### Exercise aim:
The goal is an unaltered copy of the records below, minus any images.

⁂

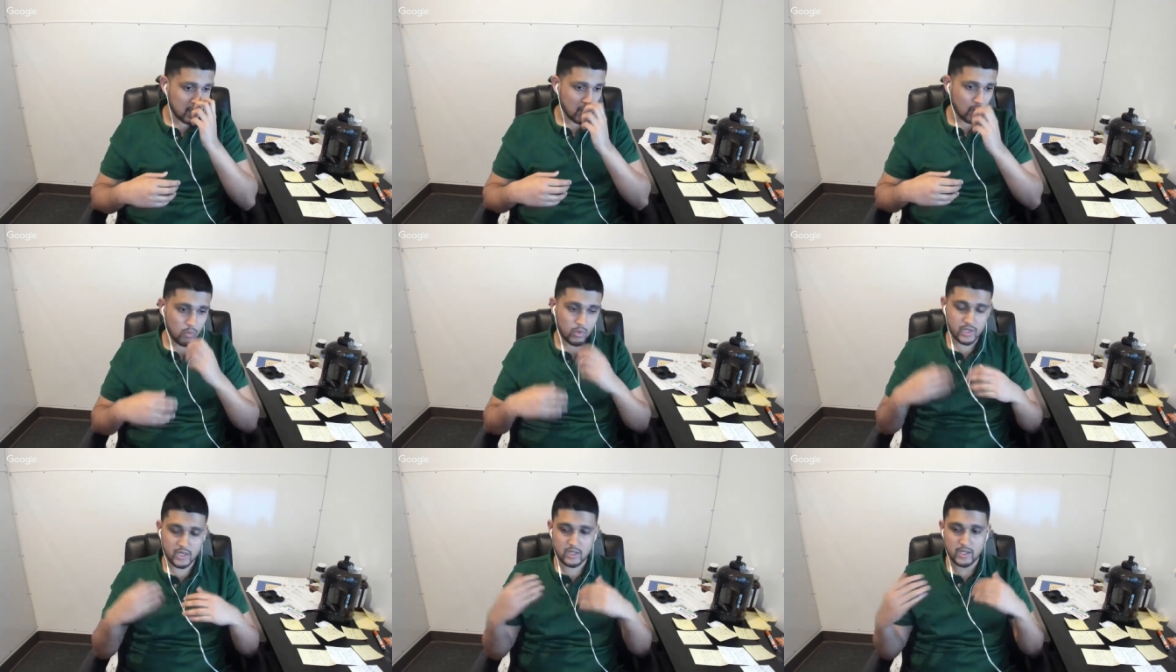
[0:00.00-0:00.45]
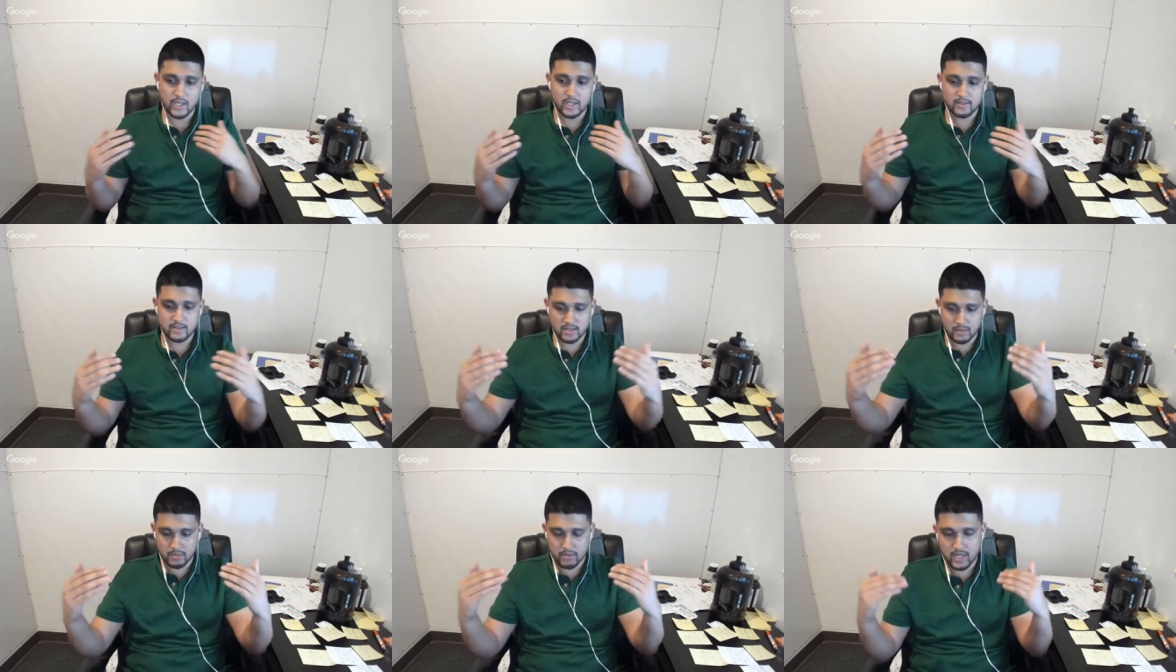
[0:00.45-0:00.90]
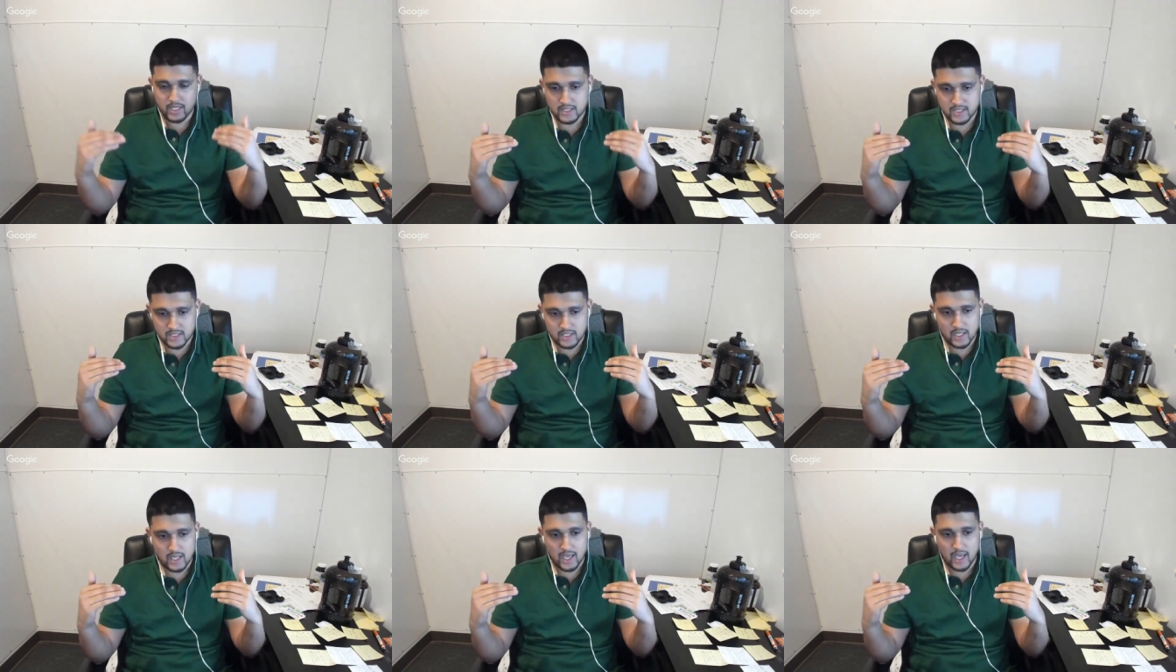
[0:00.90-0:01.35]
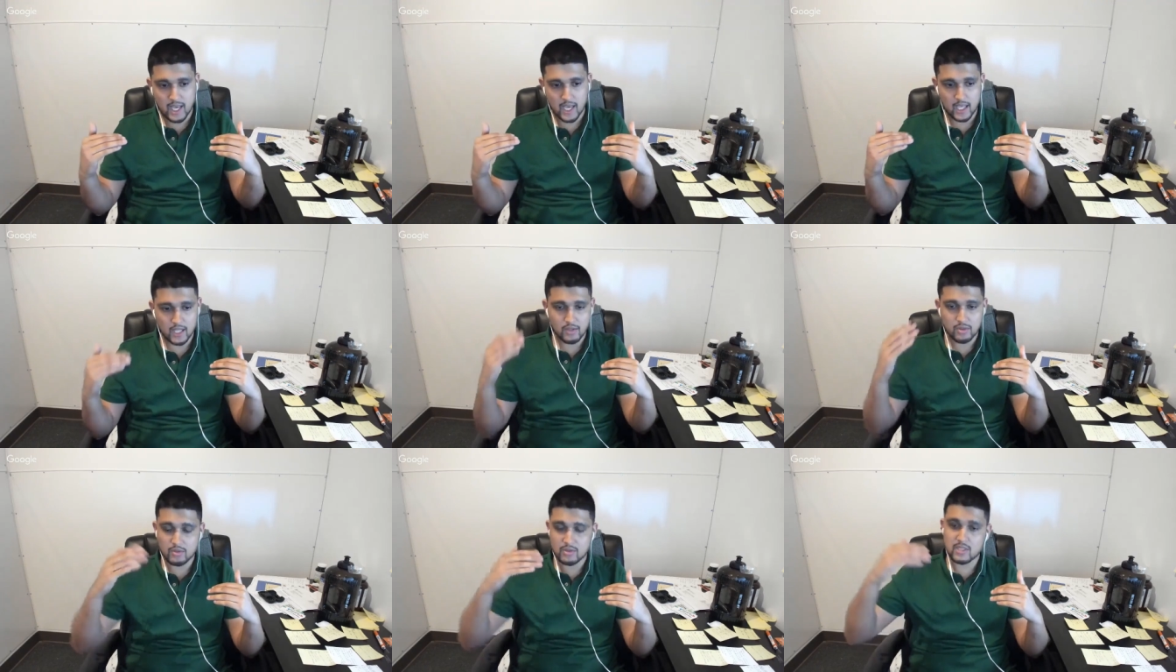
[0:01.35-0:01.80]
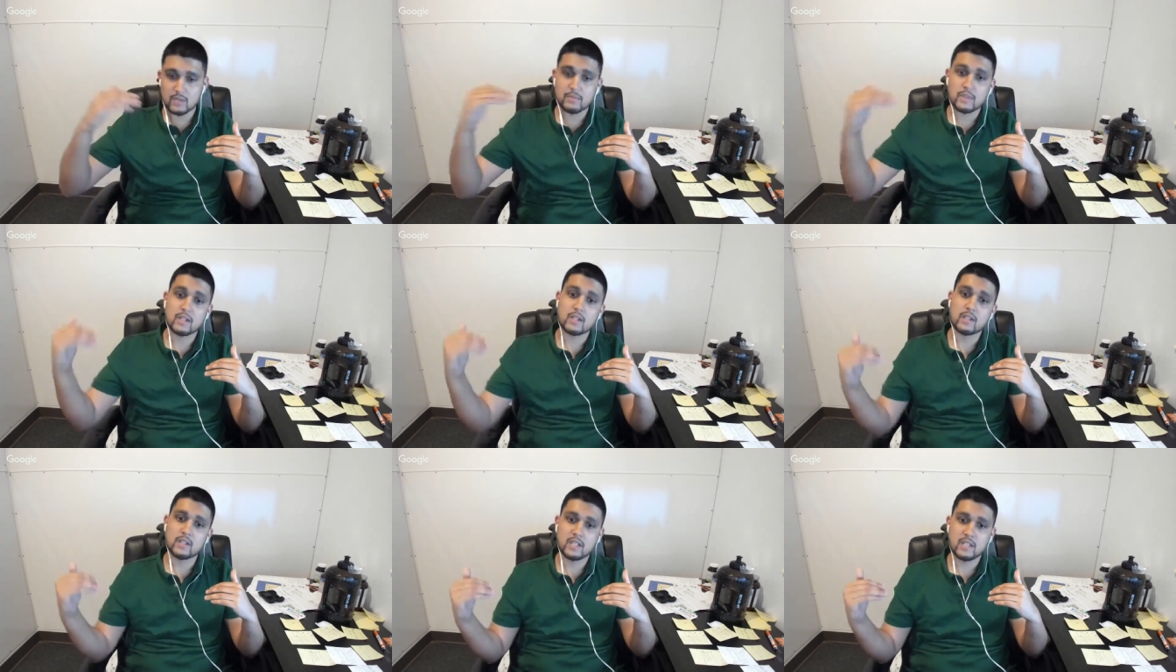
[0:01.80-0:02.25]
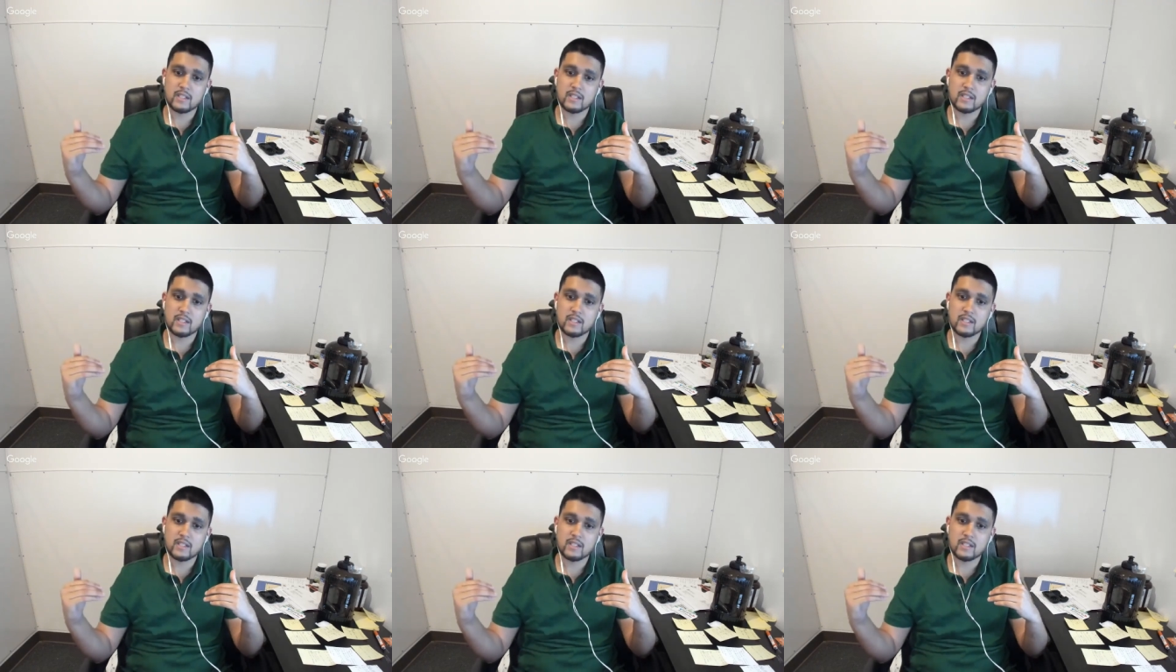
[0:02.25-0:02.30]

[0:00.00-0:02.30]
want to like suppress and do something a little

⁂

### Final answer:
[0:00.00-0:00.45]
[0:00.45-0:00.90]
[0:00.90-0:01.35]
[0:01.35-0:01.80]
[0:01.80-0:02.25]
[0:02.25-0:02.30]

[0:00.00-0:02.30]
want to like suppress and do something a little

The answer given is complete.